Playing With Cookbooks, Recipes and Knives
Elon Flegenheimer of EMF Consulting LLC is a full time Ruby developer who's been using Chef for over a year. He's a little camera shy, so instead of a video, here's an overview of his presentation.
Chef Presentation
Slide 1
- Open source sytems integration framework
- Built with Ruby
- Opscode is the company behind Chef
- Runs solo, client/server, or a couple of other choices.
Slide 2
- Why Chef?
- Stick with Ruby
- Automation reduces sys admin errors now and when you repeat it in 6 mos
- Platform independent
- Be a source of documentation
Slide 3
- Chef Server
- A web service with config data
- Searchable - command line and recipes
- A place to put things that is accessible to all of your machines
Terminology
Node - Run list of recipes or roles
Attributes - Roles Consist of attributees and a run list
Cookbooks - Collection of things. Ex: nginx, mysql
Lots of publicly available cookbooks
- 37signals
- EngineYard
- Write your own or use another, mix and match - but some dependencies makes mix and match bad
Recipes
level down in cookbook
define what happens in cookbook
use chef's dsl to configure a node
uise resources which use providers
Resources
cross platform abstractions of something
Provider
platform specific implementation of a resource
Focus on resources, not providers
Search
Allows you to query the data in the chef server
Knife uses search
databags
global data built around a cookbook
environments
one way to segment run list
Knife
Command line tool
Slide 4
- Chef solo with VM
- Bootstrap Chef
- install ruby, ruby gems and chef
- Config solo.rb
- where is the cache
- where are the cookbooks
- stored node.json
- what we're going to run on this node
- Cookbooks
- Some way to upload the above
Slide 5
- How does client server work
- Chef client registers the node with Chef server
- Synces server cookbooks to client
- Node compiles and executes cookbooks
- Chef client checks back in at regular interval (customizable)

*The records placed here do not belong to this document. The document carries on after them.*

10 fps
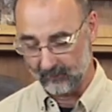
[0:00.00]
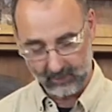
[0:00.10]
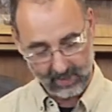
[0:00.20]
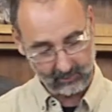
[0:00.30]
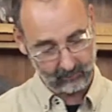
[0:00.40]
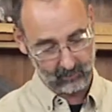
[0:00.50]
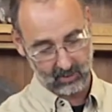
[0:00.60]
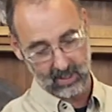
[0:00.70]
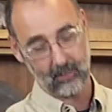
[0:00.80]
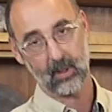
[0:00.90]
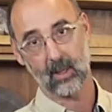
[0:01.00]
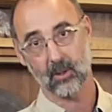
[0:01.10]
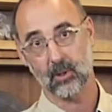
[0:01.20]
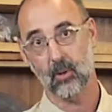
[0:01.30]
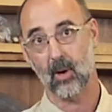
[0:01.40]
And that same thing
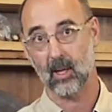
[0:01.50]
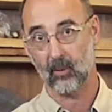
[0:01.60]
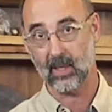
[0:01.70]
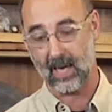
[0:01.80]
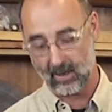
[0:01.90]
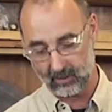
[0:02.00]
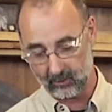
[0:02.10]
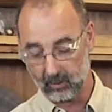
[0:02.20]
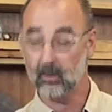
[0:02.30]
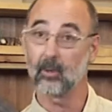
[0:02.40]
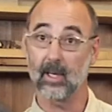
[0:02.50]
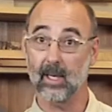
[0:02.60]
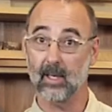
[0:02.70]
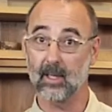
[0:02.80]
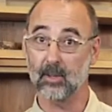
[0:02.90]
is true all the way down here, including
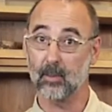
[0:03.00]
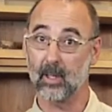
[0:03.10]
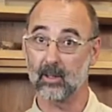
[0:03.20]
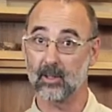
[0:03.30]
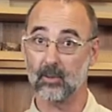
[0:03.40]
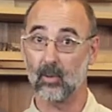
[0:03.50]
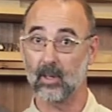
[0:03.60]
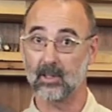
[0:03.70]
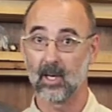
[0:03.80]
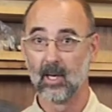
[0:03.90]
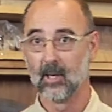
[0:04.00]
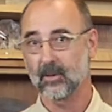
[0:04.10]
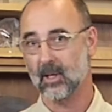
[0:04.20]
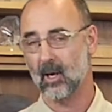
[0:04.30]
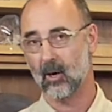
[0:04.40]
into these pinless ones.
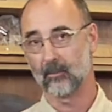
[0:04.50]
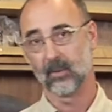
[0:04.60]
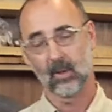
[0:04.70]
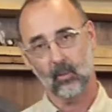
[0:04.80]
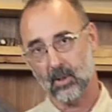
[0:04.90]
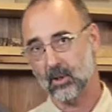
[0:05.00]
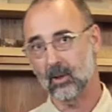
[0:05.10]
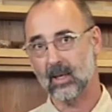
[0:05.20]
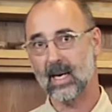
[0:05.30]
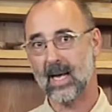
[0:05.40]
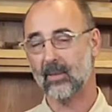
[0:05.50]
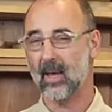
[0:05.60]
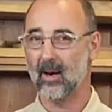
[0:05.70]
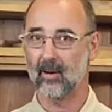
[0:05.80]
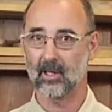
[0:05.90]
So what you're looking at
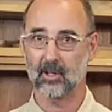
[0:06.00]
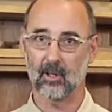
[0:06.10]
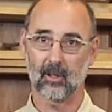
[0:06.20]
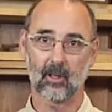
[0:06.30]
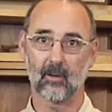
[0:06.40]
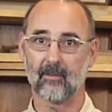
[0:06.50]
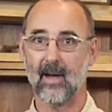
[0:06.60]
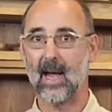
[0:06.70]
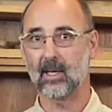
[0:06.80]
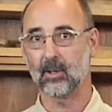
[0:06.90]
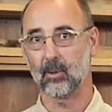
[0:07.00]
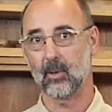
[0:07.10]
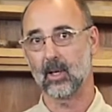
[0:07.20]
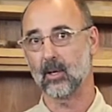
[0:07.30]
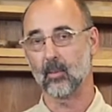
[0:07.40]
there is you're
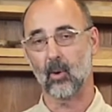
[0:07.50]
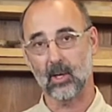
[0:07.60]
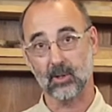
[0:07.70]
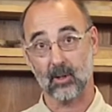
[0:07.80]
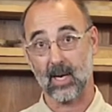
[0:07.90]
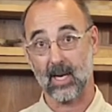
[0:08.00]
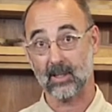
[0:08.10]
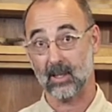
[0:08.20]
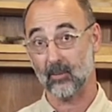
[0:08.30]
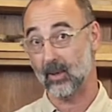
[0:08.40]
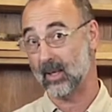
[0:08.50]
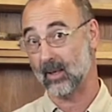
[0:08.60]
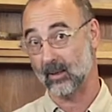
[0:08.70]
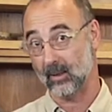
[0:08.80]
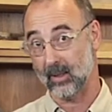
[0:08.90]
fine-tuning your moisture content
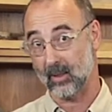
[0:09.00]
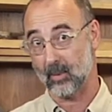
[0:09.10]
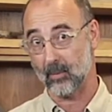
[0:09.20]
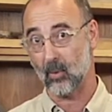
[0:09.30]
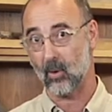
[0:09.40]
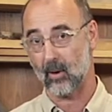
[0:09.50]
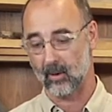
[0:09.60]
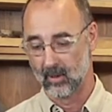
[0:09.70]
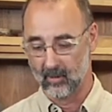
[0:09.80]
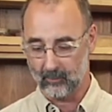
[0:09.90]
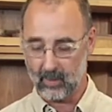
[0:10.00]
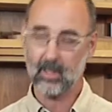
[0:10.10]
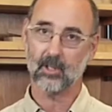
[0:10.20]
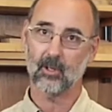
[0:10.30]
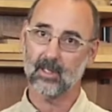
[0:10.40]
reading a little bit more
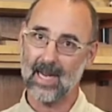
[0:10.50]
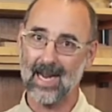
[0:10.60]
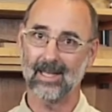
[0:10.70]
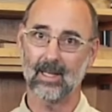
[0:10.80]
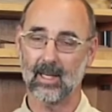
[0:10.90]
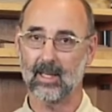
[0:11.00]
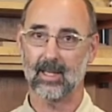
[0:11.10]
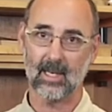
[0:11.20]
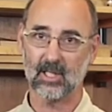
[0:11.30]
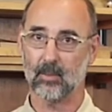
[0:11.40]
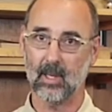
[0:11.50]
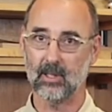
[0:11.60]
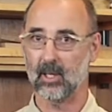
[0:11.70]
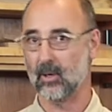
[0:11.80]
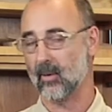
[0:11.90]
because you're dialing in that
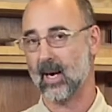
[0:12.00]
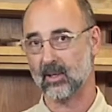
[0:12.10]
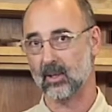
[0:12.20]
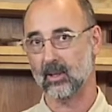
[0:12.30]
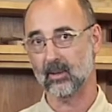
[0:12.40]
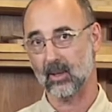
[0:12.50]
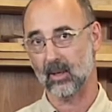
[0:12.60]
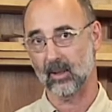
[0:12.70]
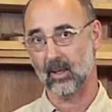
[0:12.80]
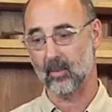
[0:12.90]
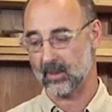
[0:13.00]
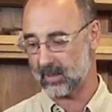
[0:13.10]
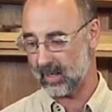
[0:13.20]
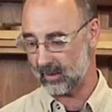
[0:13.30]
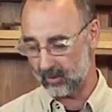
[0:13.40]
species correction a little bit
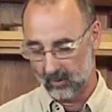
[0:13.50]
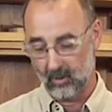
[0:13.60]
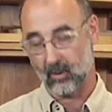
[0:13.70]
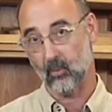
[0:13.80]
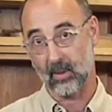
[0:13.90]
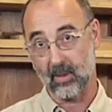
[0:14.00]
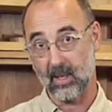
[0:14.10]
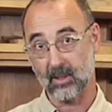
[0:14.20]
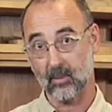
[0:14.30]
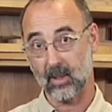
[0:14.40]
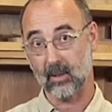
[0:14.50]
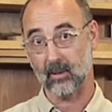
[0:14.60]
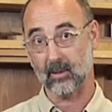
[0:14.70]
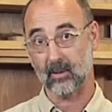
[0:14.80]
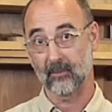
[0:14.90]
tighter with these
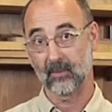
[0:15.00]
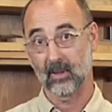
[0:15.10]
meters.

Like Ruby code, there's code that defines what happens before you run code.
Most installations come with r-unit. Keeps it checking in every 30 minutes. runit allows you to set interval.
Coding Example
- Execute bootstrap
- knife node list
- upload cookbooks
- knife cookbook upload -a
- Upload roles - rake roles
- Upload application cookbook data bag
- Edit node roles
- Execute chef-client and test results
Questions
Q: Is there a management console or UI?
A: Yes. You can find it here: chef management console.
Q: Were there any other contenders when you first looked at using Chef
A: Compared Chef to Puppet.
Q: observations on the community?
A: We had to do a lot of customization, but we haven't had to do anything from scratch.
Q: How about automated testing of recipes?
A: That's tricky. I recently did testing on a different server, outside of staging or dev server.
Q: Does Chef have support for environments?
A: Yes, that was a change from Chef 9 to 10.
Q: Have you run into problems with hosting
A: We had some downtime once for about 3 hours. Cookbooks are hosted at Amazon S3. Management console is hosted on a local server at Opscode datacenter. So you are kinda tied in to their servers unless you choose to self-host, which has its own problems.
Q: How does Opscode make their money?
A: Chef server has free account, 2 users, up to 5 nodes. Then they have a tiered pricing plan. They also have a private server versus the hosted one. That's a flat fee that comes with support and allows for greater control of your server.